* To do:
Type the entries out again exactly as they read, but leave every picture behind.

* Input material:
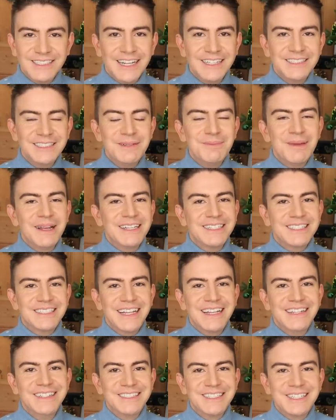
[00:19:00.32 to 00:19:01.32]
Sandy Makes
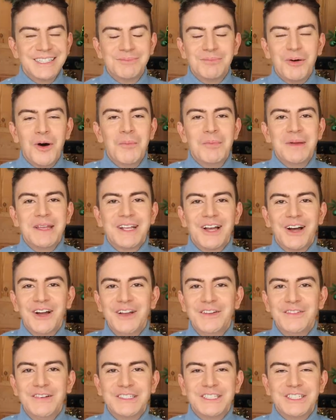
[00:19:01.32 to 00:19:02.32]
Sense is popping
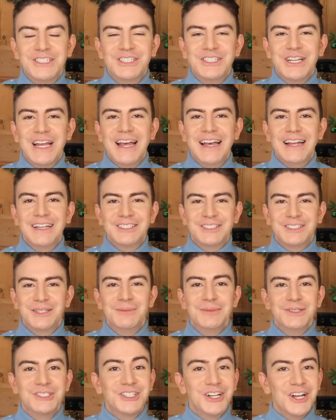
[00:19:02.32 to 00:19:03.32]
over to share
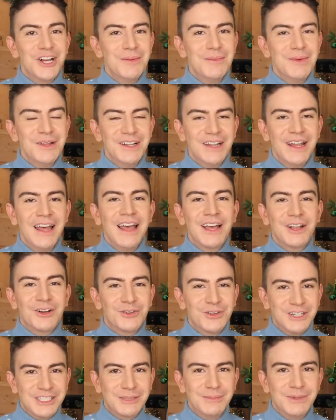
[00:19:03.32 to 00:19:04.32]
some German
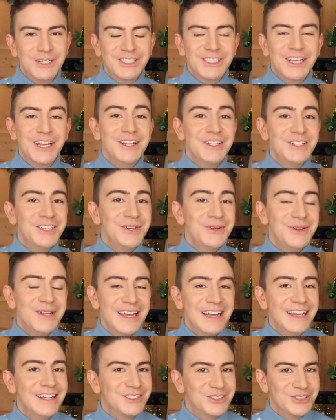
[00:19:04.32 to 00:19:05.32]
Christmas and New
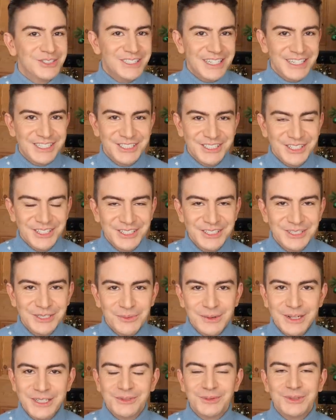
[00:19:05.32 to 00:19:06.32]
Year traditions,
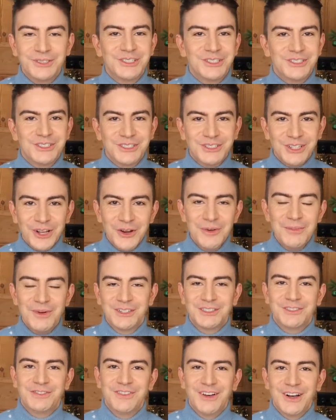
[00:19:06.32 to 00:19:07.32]
which was so
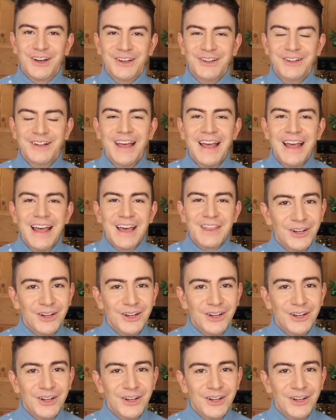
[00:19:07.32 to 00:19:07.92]
much fun.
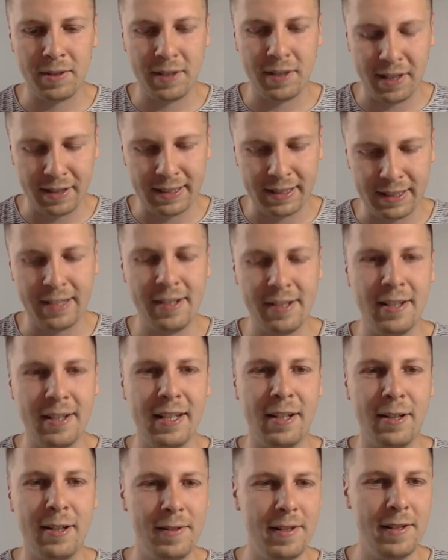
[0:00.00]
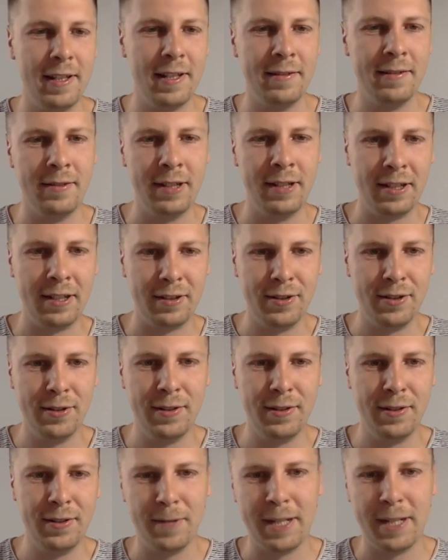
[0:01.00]
seriously considering to
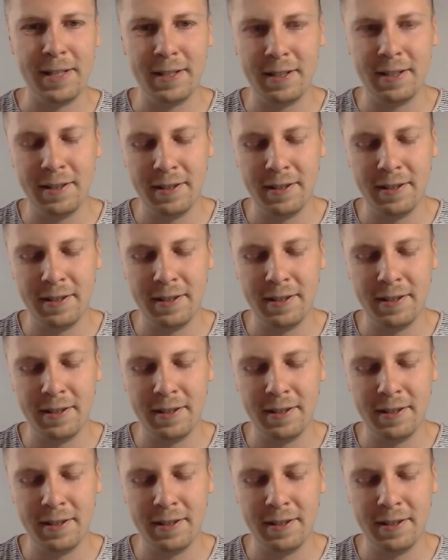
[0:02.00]
invest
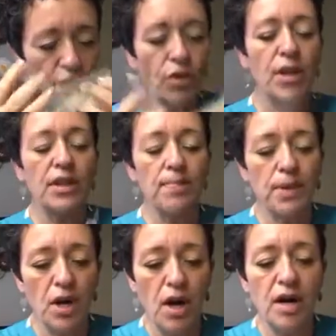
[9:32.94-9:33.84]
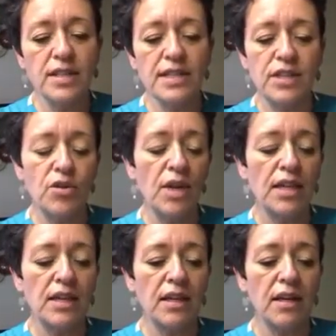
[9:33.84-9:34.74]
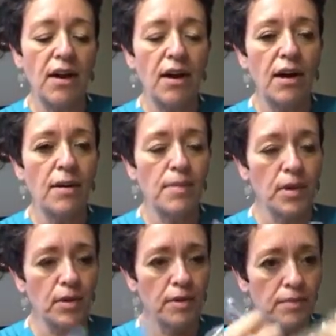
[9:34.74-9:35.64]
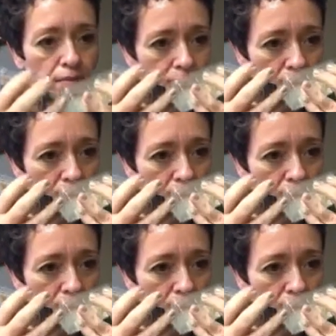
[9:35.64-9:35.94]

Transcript: you get the pecans and you get the caramel.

* Answer box:
[00:19:00.32 to 00:19:01.32]
Sandy Makes
[00:19:01.32 to 00:19:02.32]
Sense is popping
[00:19:02.32 to 00:19:03.32]
over to share
[00:19:03.32 to 00:19:04.32]
some German
[00:19:04.32 to 00:19:05.32]
Christmas and New
[00:19:05.32 to 00:19:06.32]
Year traditions,
[00:19:06.32 to 00:19:07.32]
which was so
[00:19:07.32 to 00:19:07.92]
much fun.
[0:00.00]
[0:01.00]
seriously considering to
[0:02.00]
invest
[9:32.94-9:33.84]
[9:33.84-9:34.74]
[9:34.74-9:35.64]
[9:35.64-9:35.94]

Transcript: you get the pecans and you get the caramel.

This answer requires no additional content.